### [WHAT TO DO]
Give back each entry word for word, but drop the images.

### [PROVIDED ENTRIES]

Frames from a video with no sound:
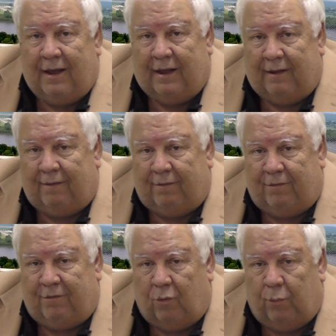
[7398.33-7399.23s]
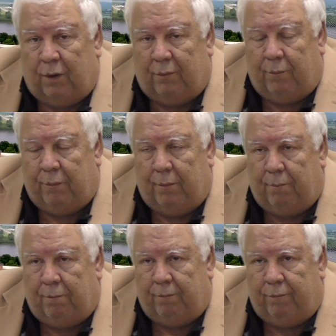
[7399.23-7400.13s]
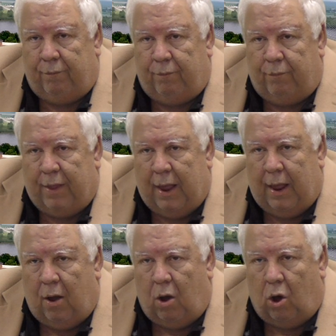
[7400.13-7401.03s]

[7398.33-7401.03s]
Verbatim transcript: and so uh,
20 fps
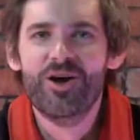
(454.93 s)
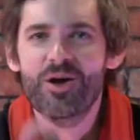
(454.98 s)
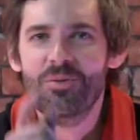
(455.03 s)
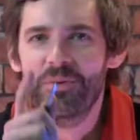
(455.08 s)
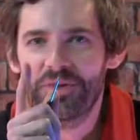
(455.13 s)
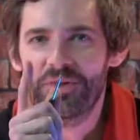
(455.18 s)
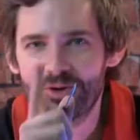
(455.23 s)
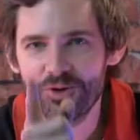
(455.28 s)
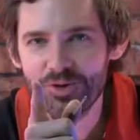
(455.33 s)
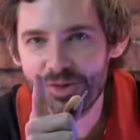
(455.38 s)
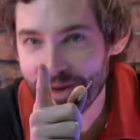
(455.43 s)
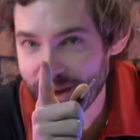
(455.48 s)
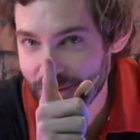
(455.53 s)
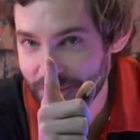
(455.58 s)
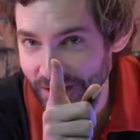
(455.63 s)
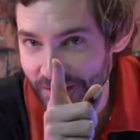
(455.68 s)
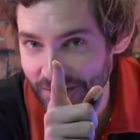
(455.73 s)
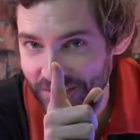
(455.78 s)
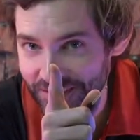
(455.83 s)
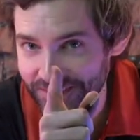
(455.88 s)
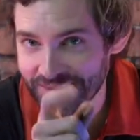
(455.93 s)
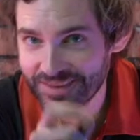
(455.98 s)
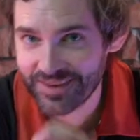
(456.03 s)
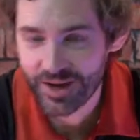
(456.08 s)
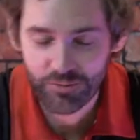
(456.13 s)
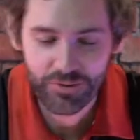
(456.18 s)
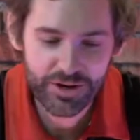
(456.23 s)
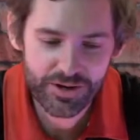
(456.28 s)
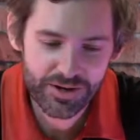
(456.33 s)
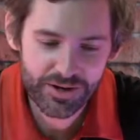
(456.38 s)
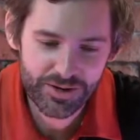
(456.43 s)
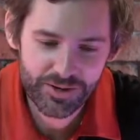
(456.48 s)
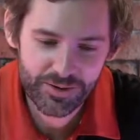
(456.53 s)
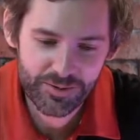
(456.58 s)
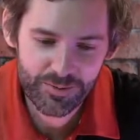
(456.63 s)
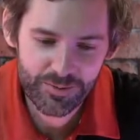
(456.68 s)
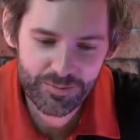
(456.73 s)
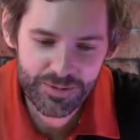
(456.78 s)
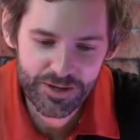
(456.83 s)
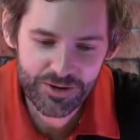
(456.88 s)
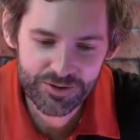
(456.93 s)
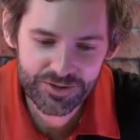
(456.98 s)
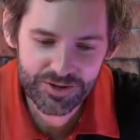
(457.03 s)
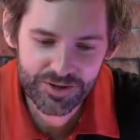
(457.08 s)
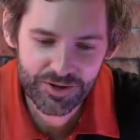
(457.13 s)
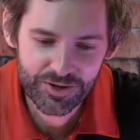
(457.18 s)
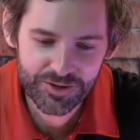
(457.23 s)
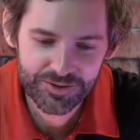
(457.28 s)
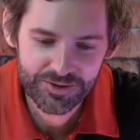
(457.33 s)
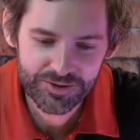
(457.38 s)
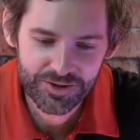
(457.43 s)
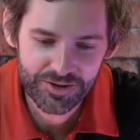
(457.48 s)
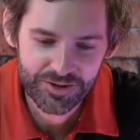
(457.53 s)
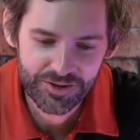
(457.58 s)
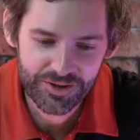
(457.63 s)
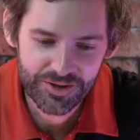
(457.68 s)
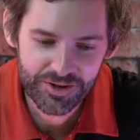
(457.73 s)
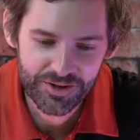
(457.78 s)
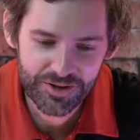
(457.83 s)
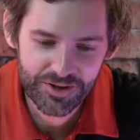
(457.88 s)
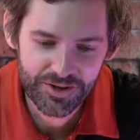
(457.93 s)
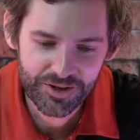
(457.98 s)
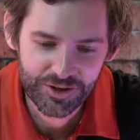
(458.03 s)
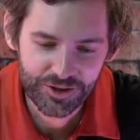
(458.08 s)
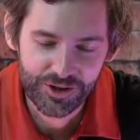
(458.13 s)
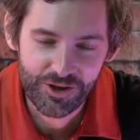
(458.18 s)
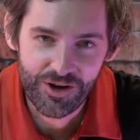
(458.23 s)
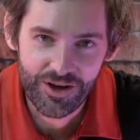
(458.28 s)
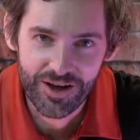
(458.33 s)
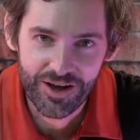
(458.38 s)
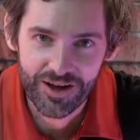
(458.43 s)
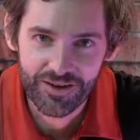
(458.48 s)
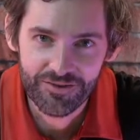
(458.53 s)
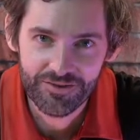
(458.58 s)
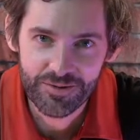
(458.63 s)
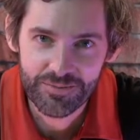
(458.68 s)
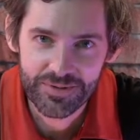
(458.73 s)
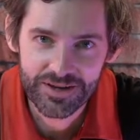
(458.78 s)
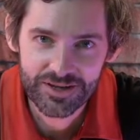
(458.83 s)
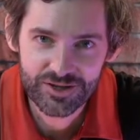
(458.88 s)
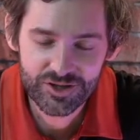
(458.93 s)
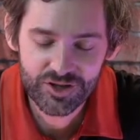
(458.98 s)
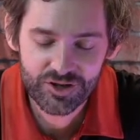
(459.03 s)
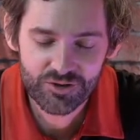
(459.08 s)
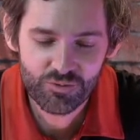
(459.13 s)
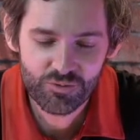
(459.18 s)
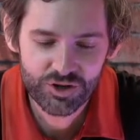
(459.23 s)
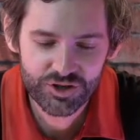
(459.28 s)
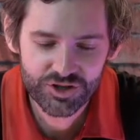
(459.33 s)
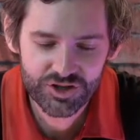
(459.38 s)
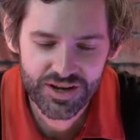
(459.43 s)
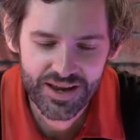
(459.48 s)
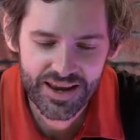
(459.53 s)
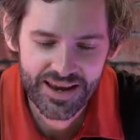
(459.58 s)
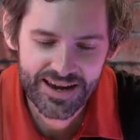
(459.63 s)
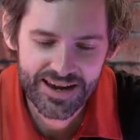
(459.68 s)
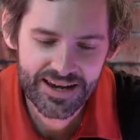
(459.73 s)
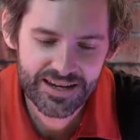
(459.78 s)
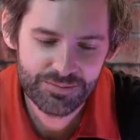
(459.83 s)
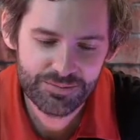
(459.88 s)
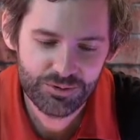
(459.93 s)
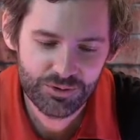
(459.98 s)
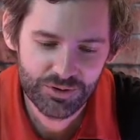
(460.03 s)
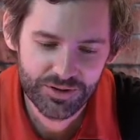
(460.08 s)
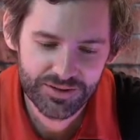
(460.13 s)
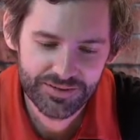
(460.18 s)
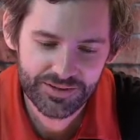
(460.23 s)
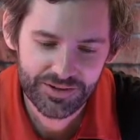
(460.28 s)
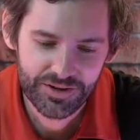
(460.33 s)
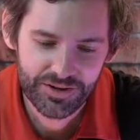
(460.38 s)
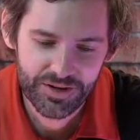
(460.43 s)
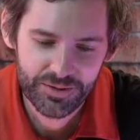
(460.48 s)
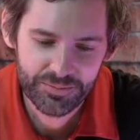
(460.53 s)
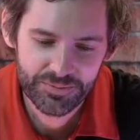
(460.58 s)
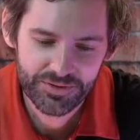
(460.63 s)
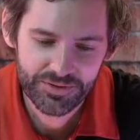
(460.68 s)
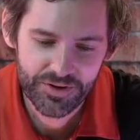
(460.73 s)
No, but the good thing about this is that because it goes on live, it means you can watch it at any point in time.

### [ANSWER SECTION]
Frames from a video with no sound:
[7398.33-7399.23s]
[7399.23-7400.13s]
[7400.13-7401.03s]

[7398.33-7401.03s]
Verbatim transcript: and so uh,
20 fps
(454.93 s)
(454.98 s)
(455.03 s)
(455.08 s)
(455.13 s)
(455.18 s)
(455.23 s)
(455.28 s)
(455.33 s)
(455.38 s)
(455.43 s)
(455.48 s)
(455.53 s)
(455.58 s)
(455.63 s)
(455.68 s)
(455.73 s)
(455.78 s)
(455.83 s)
(455.88 s)
(455.93 s)
(455.98 s)
(456.03 s)
(456.08 s)
(456.13 s)
(456.18 s)
(456.23 s)
(456.28 s)
(456.33 s)
(456.38 s)
(456.43 s)
(456.48 s)
(456.53 s)
(456.58 s)
(456.63 s)
(456.68 s)
(456.73 s)
(456.78 s)
(456.83 s)
(456.88 s)
(456.93 s)
(456.98 s)
(457.03 s)
(457.08 s)
(457.13 s)
(457.18 s)
(457.23 s)
(457.28 s)
(457.33 s)
(457.38 s)
(457.43 s)
(457.48 s)
(457.53 s)
(457.58 s)
(457.63 s)
(457.68 s)
(457.73 s)
(457.78 s)
(457.83 s)
(457.88 s)
(457.93 s)
(457.98 s)
(458.03 s)
(458.08 s)
(458.13 s)
(458.18 s)
(458.23 s)
(458.28 s)
(458.33 s)
(458.38 s)
(458.43 s)
(458.48 s)
(458.53 s)
(458.58 s)
(458.63 s)
(458.68 s)
(458.73 s)
(458.78 s)
(458.83 s)
(458.88 s)
(458.93 s)
(458.98 s)
(459.03 s)
(459.08 s)
(459.13 s)
(459.18 s)
(459.23 s)
(459.28 s)
(459.33 s)
(459.38 s)
(459.43 s)
(459.48 s)
(459.53 s)
(459.58 s)
(459.63 s)
(459.68 s)
(459.73 s)
(459.78 s)
(459.83 s)
(459.88 s)
(459.93 s)
(459.98 s)
(460.03 s)
(460.08 s)
(460.13 s)
(460.18 s)
(460.23 s)
(460.28 s)
(460.33 s)
(460.38 s)
(460.43 s)
(460.48 s)
(460.53 s)
(460.58 s)
(460.63 s)
(460.68 s)
(460.73 s)
No, but the good thing about this is that because it goes on live, it means you can watch it at any point in time.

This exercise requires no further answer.